Dr. Feder and Mr. Stewart persisted with letters and phone calls, and I
decided to stop responding. I suggested in a letter in March, 1987, to NIH,
that a group of immunologists consider whether the paper had been published
appropriately. I asked for one condition: that Mr. Stewart and Dr. Feder agree
to accept the decision of the panel. They refused, instead asking they they be
part of the panel.
Mr. Stewart and Dr. Feder produced a written manuscript on the basis of 17
pages. They circulated it widely within the scientific community. A number of
scientists have sent me copies of their comments and all rejected the
contentions of the Stewart-Feder manuscript. This is not surprising; a
critique of a paper based on a selected, random set of data is extremely
unlikely to be accurate. Dr. Feder and Mr. Stewart then attempted to publish
the manuscript, but it was rejected. In April, 1988, I learned that they were
visiting college campuses and discussing the issue in very explicit and
unflattering terms.
A House subcommittee, chaired by Rep. John Dingell (D-Mich), held a hearing
at which the witnesses included Mr. Stewart, Dr. Feder, Dr. O'Toole, Dr.
Maplethorpe and NIH officials. The authors of the paper were not invited to
testify, nor were we even informed that an investigation was underway. Prior
to the meeting, Mr. Stewart and Dr. Feder called up certain newspaper
reporters. Thus, in the few days before the hearing there were newspaper
articles about the dispute throughout the country.
We have not yet seen the end of this.

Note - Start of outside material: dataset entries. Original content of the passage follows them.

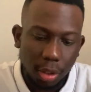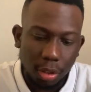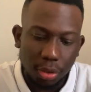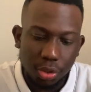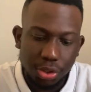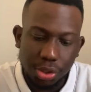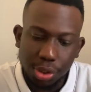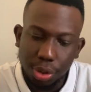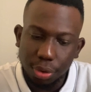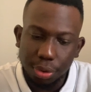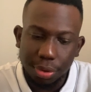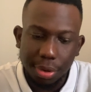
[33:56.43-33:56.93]

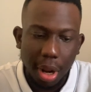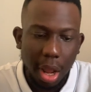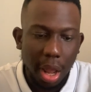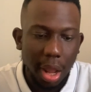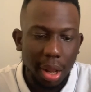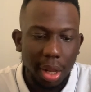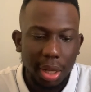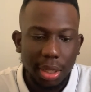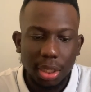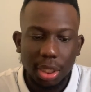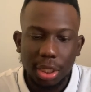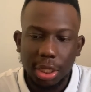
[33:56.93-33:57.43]

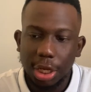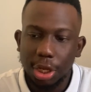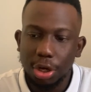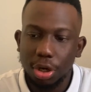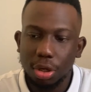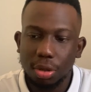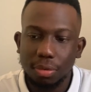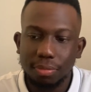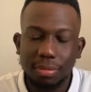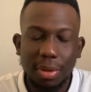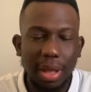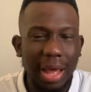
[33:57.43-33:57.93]
So, you
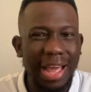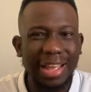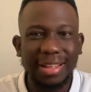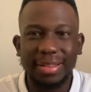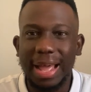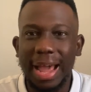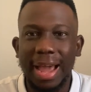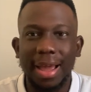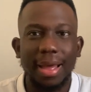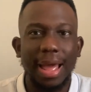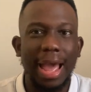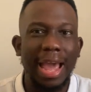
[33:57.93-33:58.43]
know,
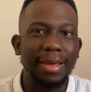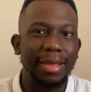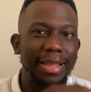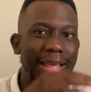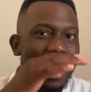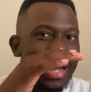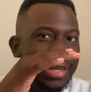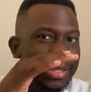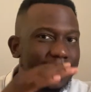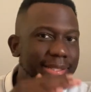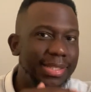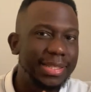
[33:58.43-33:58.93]

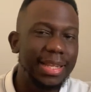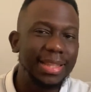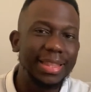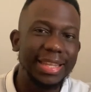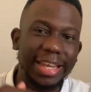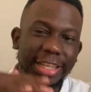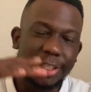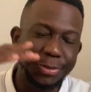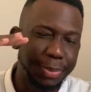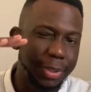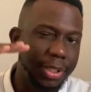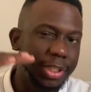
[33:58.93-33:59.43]
I set
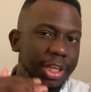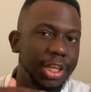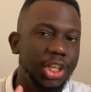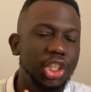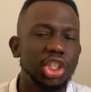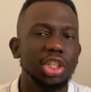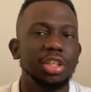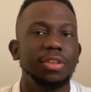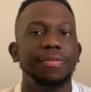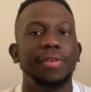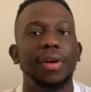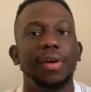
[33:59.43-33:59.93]
the
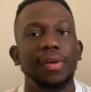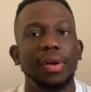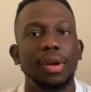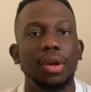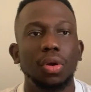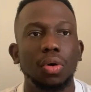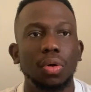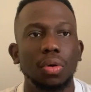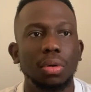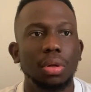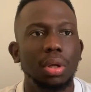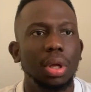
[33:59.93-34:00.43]
expectations very
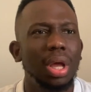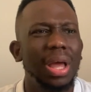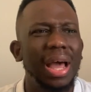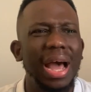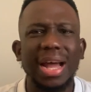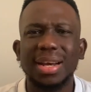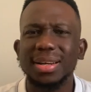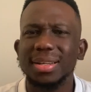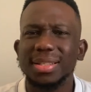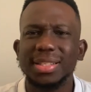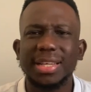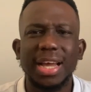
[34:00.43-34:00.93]
low.
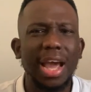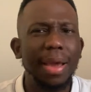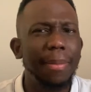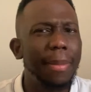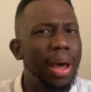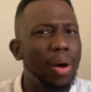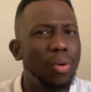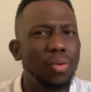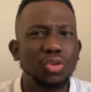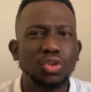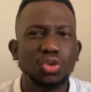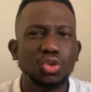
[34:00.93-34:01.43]
At the time,
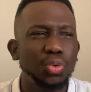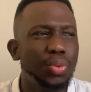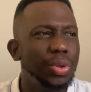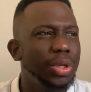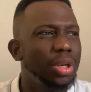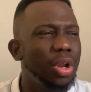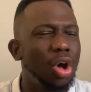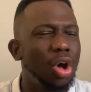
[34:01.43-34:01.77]
I was doing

The Dingell subcommittee has asked
MIT and Tufts to literally empty their files of everything pertaining to the
situation. A letter was sent by the subcommittee to NIH on May 4, 1988, and
demanded that all of hte data be supplied the next day.

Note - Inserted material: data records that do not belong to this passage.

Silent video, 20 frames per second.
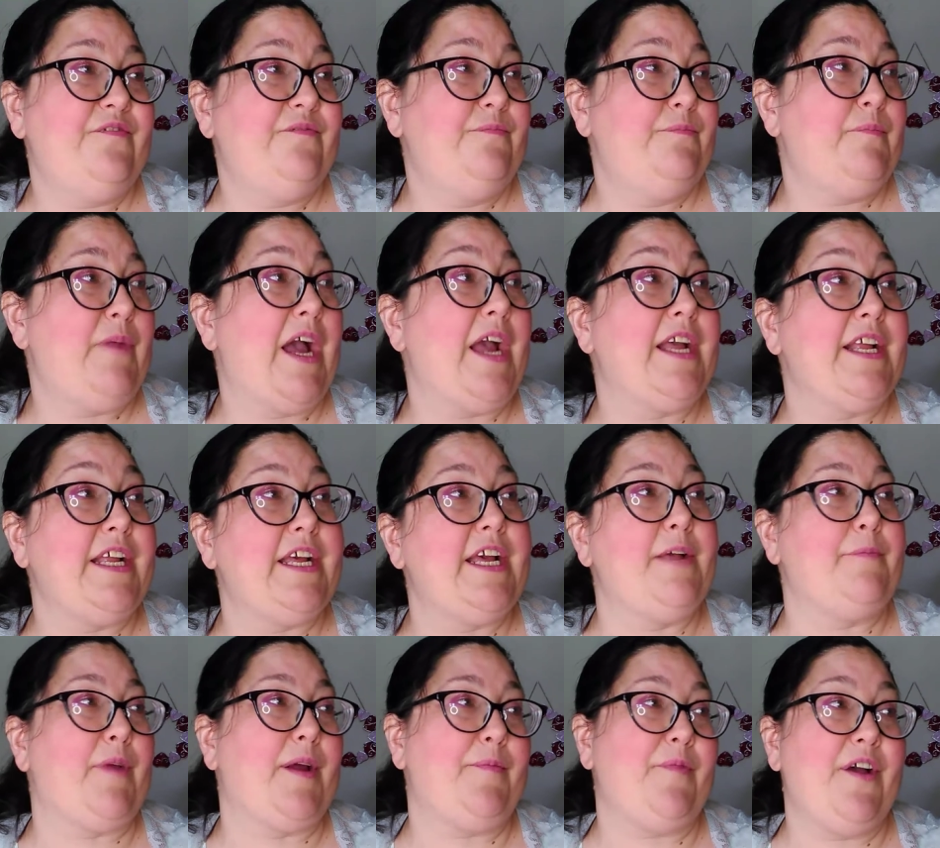my
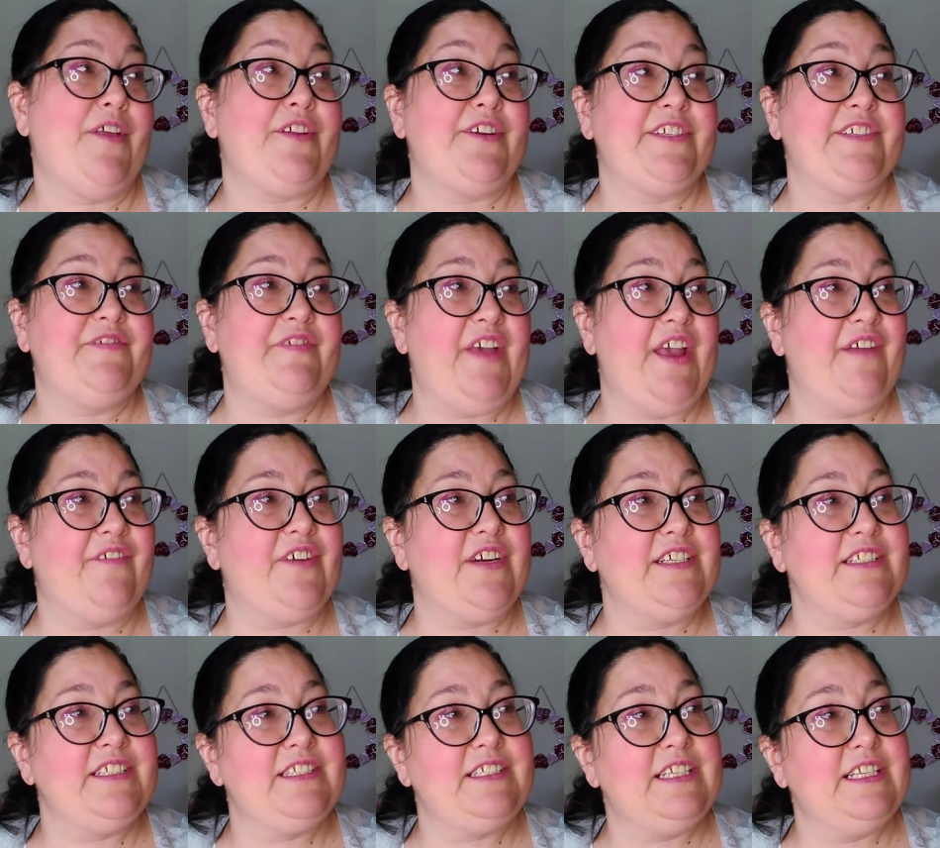and my brother's
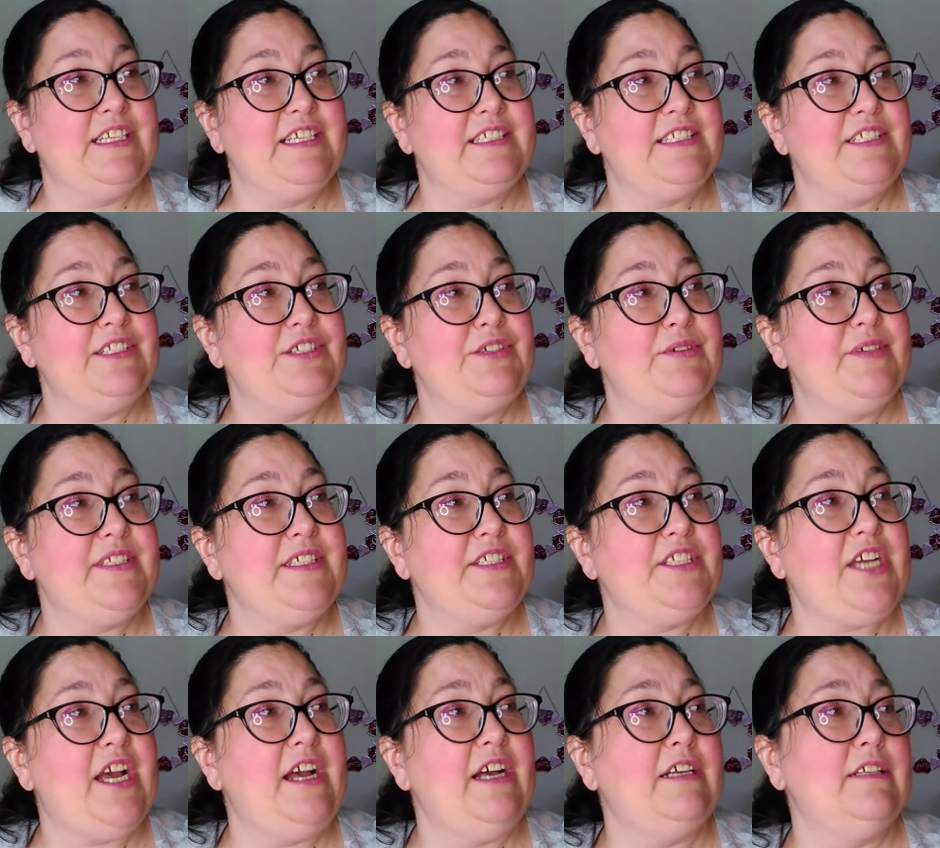favorites to listen to as a
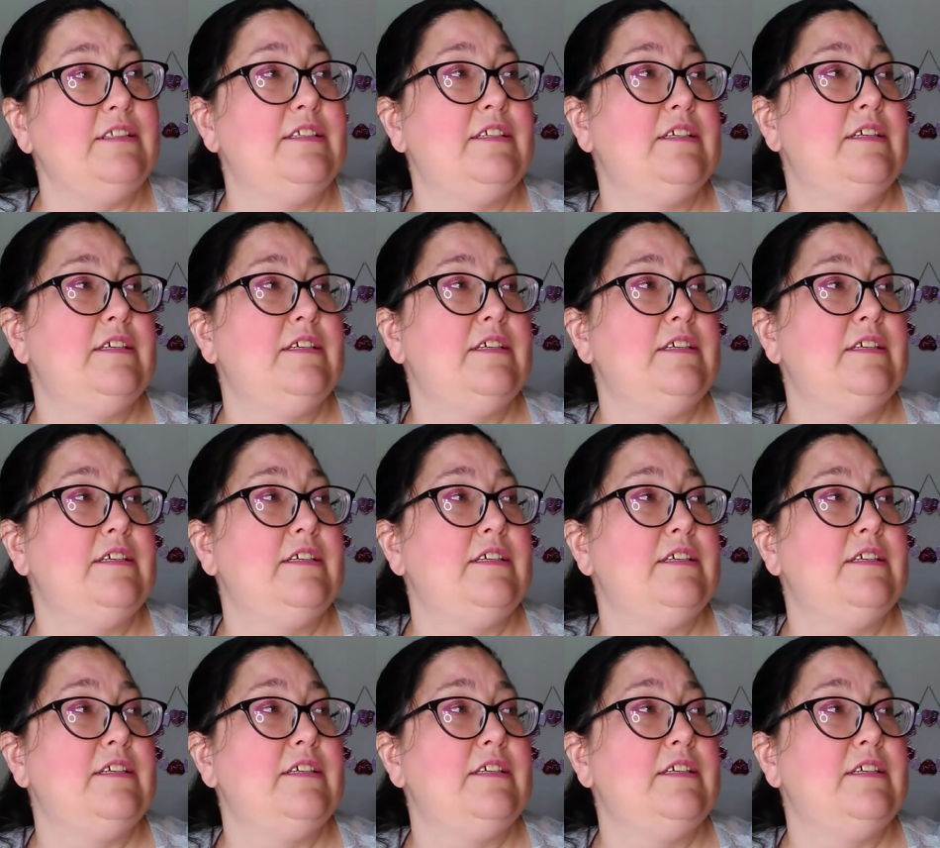child.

I believe this is all totally unnecessary. Dr. O'Toole never charged fraud
and has avoided that characterization. NIH is finally getting a group of
immunologists together to review the paper, as I had asked a year ago and
repeated recently. I firmly believe that this panel -- or any other qualified
scientists -- who look at all of the records and experiments will conclude
that the paper appropriately reflected the state of the science at the time it
was written.
What we are undergoing is a harbinger of threats to scientific
communication and scientific freedom. The halls of Congress are not the place
to determine scientific truth or falsity. NIH must put in place procedures
that will neutralize the activities of such as Mr. Stewart and Dr. Feder by
quickly responding to charges of fraud and misconduct.